-------- AVAILABLE RECORDS --------
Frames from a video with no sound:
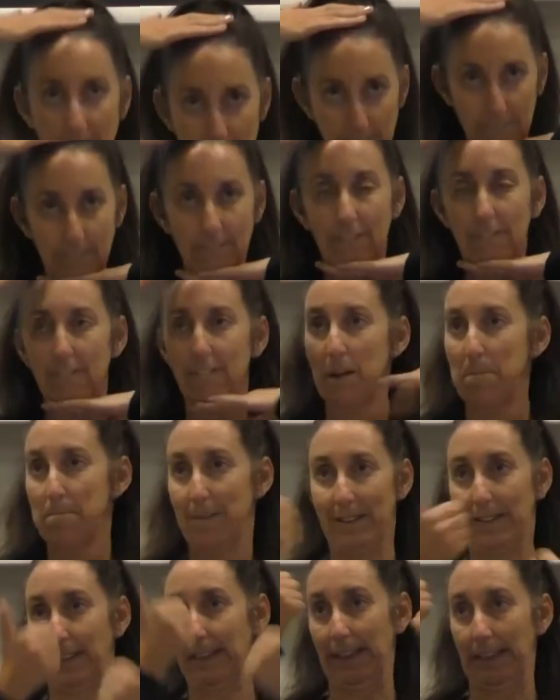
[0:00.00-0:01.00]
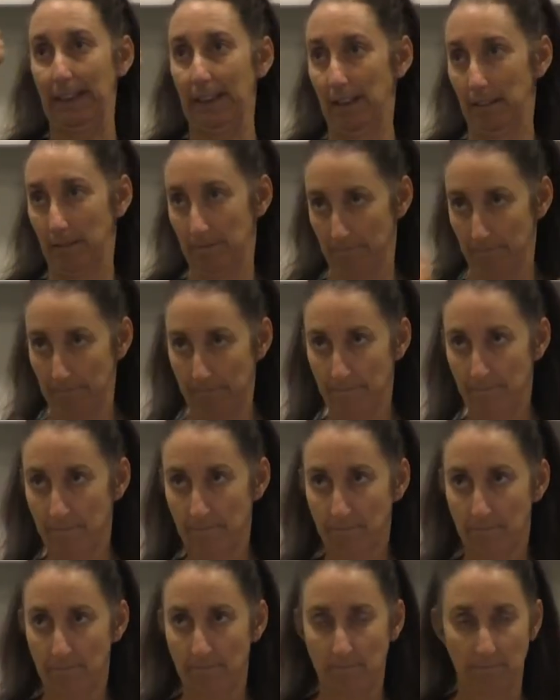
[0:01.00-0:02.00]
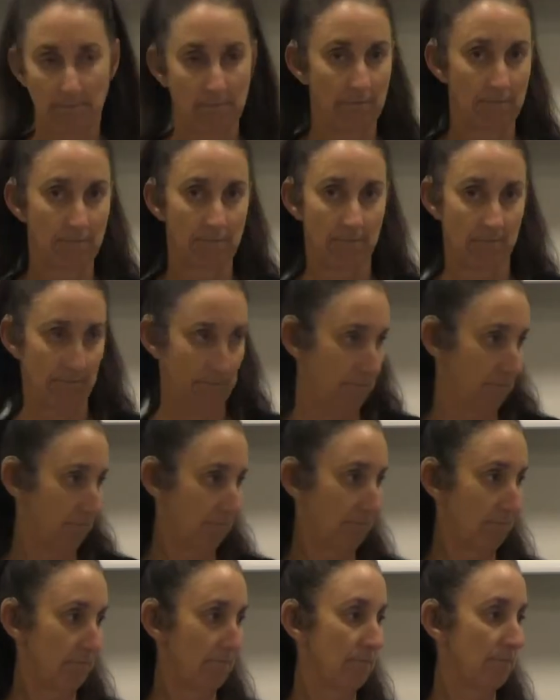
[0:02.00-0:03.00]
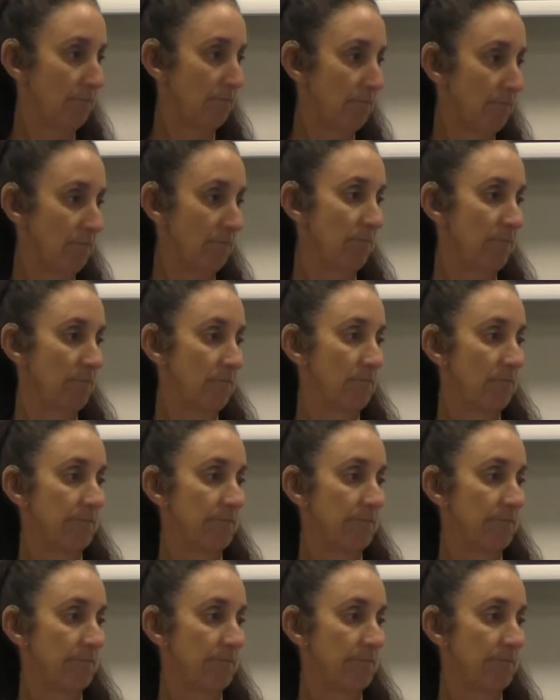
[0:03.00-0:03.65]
Wow, there are numerous examples of how the head can be moved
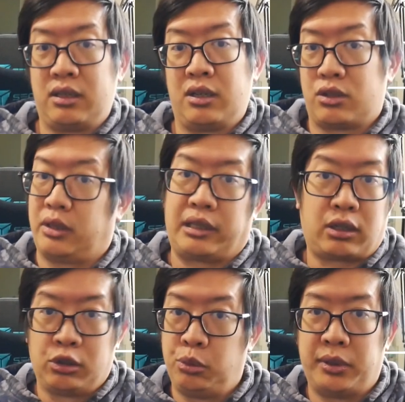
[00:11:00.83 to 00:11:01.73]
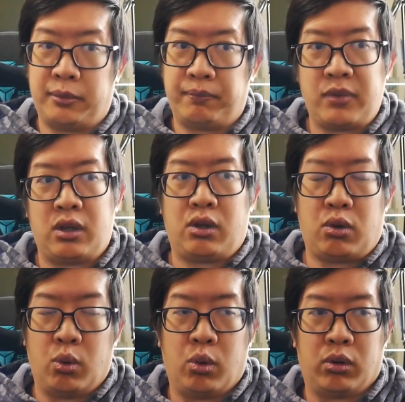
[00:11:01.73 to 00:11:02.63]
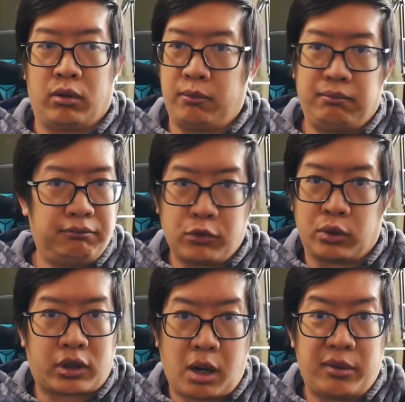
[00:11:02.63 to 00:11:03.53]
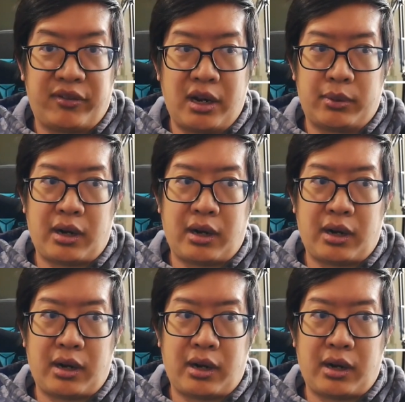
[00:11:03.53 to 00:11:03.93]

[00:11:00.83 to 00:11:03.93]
so like aluminum or carbon fiber.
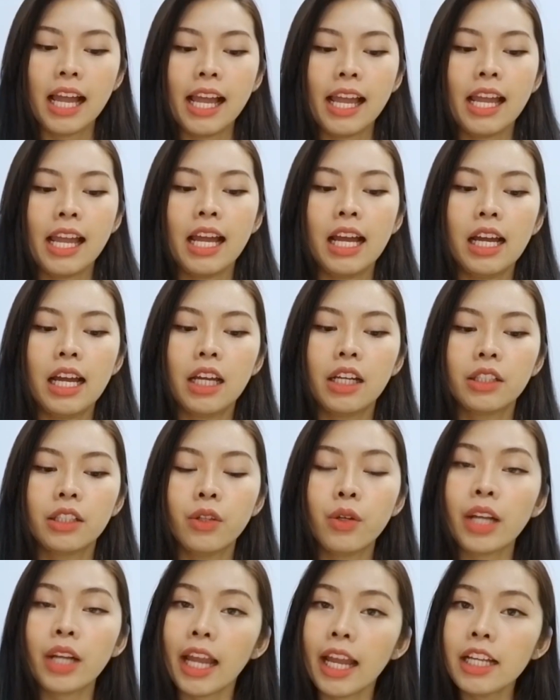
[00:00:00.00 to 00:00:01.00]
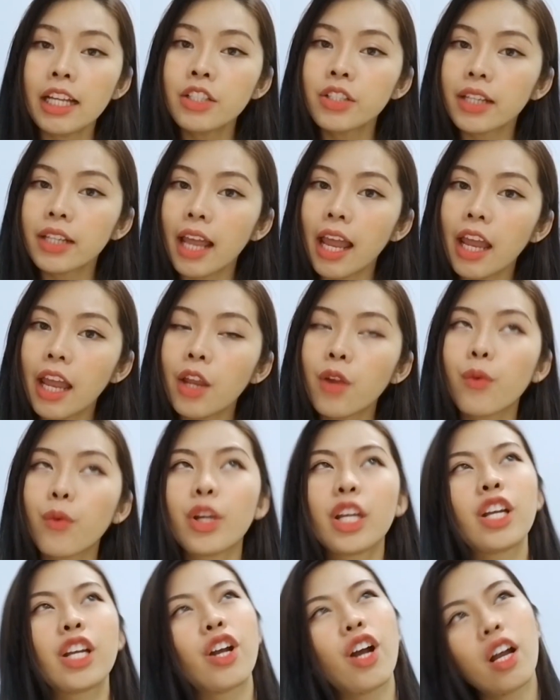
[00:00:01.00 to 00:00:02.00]
And okay, today
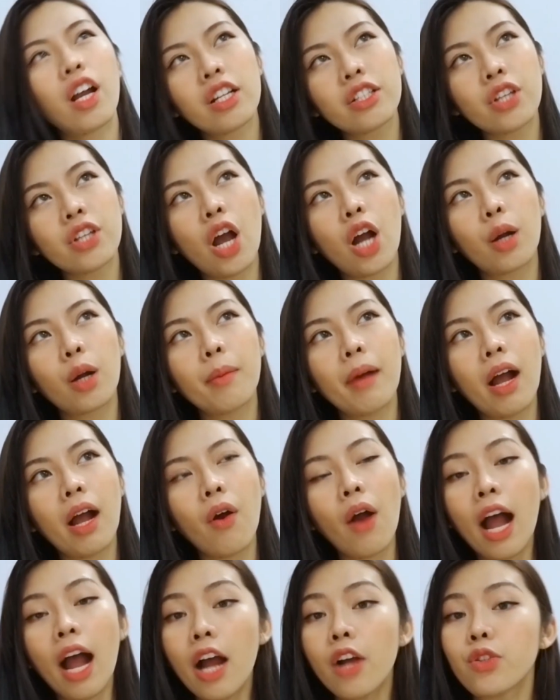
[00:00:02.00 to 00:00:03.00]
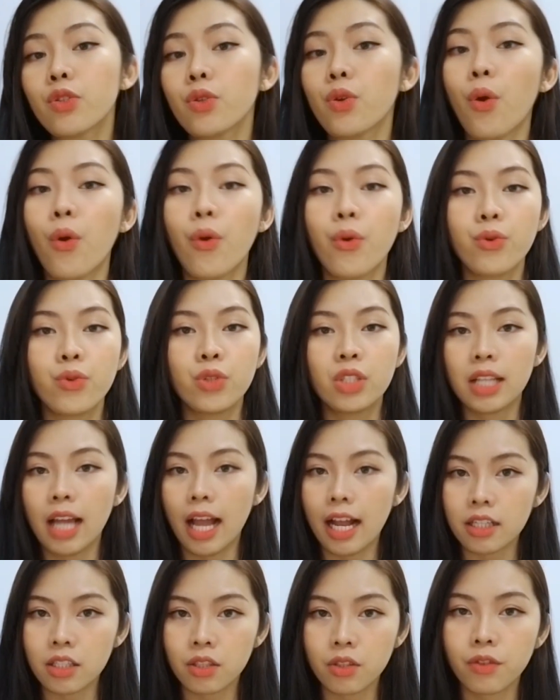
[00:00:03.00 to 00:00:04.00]
we're gonna talk about how to hold
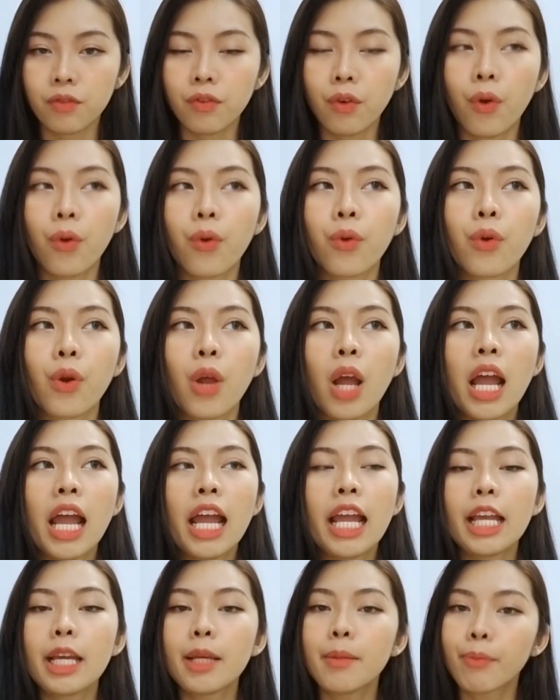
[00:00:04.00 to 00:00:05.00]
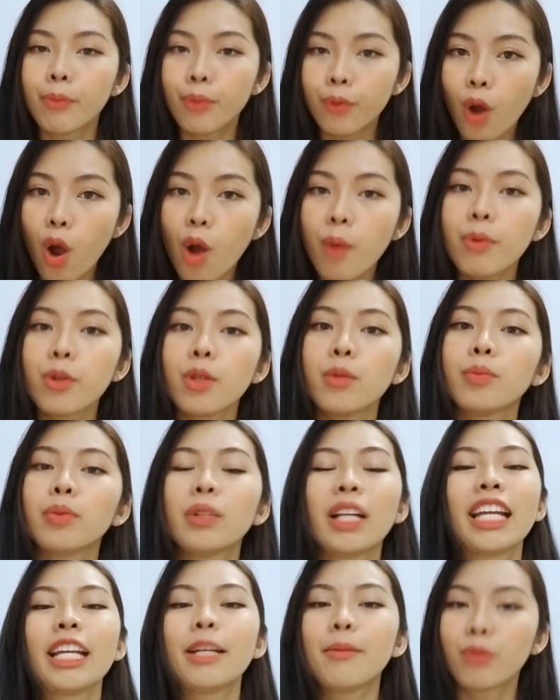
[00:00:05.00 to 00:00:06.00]
saxophone in proper
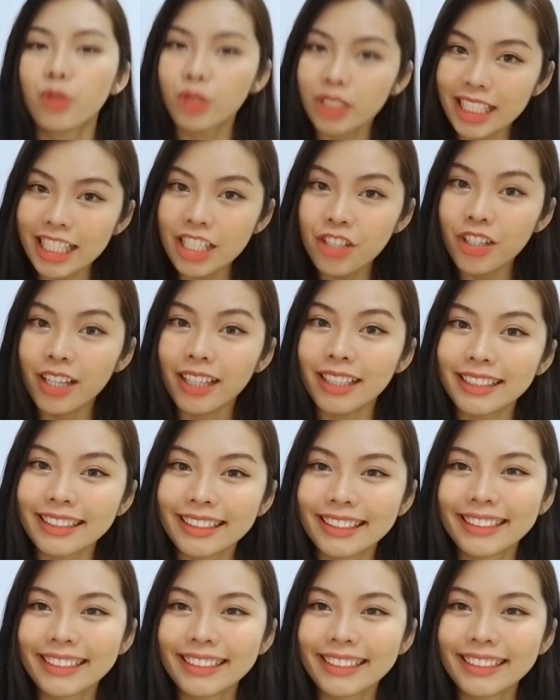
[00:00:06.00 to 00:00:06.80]
playing position.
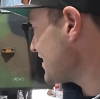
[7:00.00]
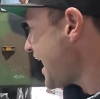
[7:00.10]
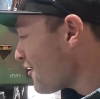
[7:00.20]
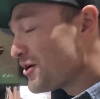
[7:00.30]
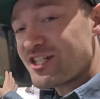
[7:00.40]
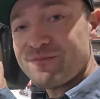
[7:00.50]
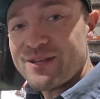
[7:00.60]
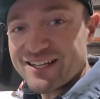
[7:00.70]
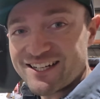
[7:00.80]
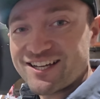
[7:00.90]
now we should
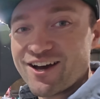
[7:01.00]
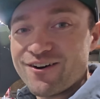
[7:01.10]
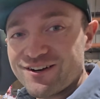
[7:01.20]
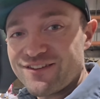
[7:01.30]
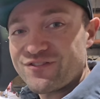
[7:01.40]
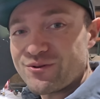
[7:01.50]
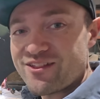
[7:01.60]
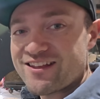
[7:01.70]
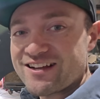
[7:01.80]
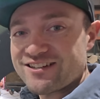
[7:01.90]
be good to go to the fuel
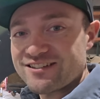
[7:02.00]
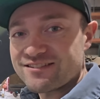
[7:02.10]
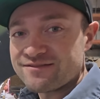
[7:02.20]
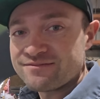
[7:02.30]
station.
--------
From the first line to the last, repeat the records exactly. Leave out the pictures.

**FINISHED TASK**.
Frames from a video with no sound:
[0:00.00-0:01.00]
[0:01.00-0:02.00]
[0:02.00-0:03.00]
[0:03.00-0:03.65]
Wow, there are numerous examples of how the head can be moved
[00:11:00.83 to 00:11:01.73]
[00:11:01.73 to 00:11:02.63]
[00:11:02.63 to 00:11:03.53]
[00:11:03.53 to 00:11:03.93]

[00:11:00.83 to 00:11:03.93]
so like aluminum or carbon fiber.
[00:00:00.00 to 00:00:01.00]
[00:00:01.00 to 00:00:02.00]
And okay, today
[00:00:02.00 to 00:00:03.00]
[00:00:03.00 to 00:00:04.00]
we're gonna talk about how to hold
[00:00:04.00 to 00:00:05.00]
[00:00:05.00 to 00:00:06.00]
saxophone in proper
[00:00:06.00 to 00:00:06.80]
playing position.
[7:00.00]
[7:00.10]
[7:00.20]
[7:00.30]
[7:00.40]
[7:00.50]
[7:00.60]
[7:00.70]
[7:00.80]
[7:00.90]
now we should
[7:01.00]
[7:01.10]
[7:01.20]
[7:01.30]
[7:01.40]
[7:01.50]
[7:01.60]
[7:01.70]
[7:01.80]
[7:01.90]
be good to go to the fuel
[7:02.00]
[7:02.10]
[7:02.20]
[7:02.30]
station.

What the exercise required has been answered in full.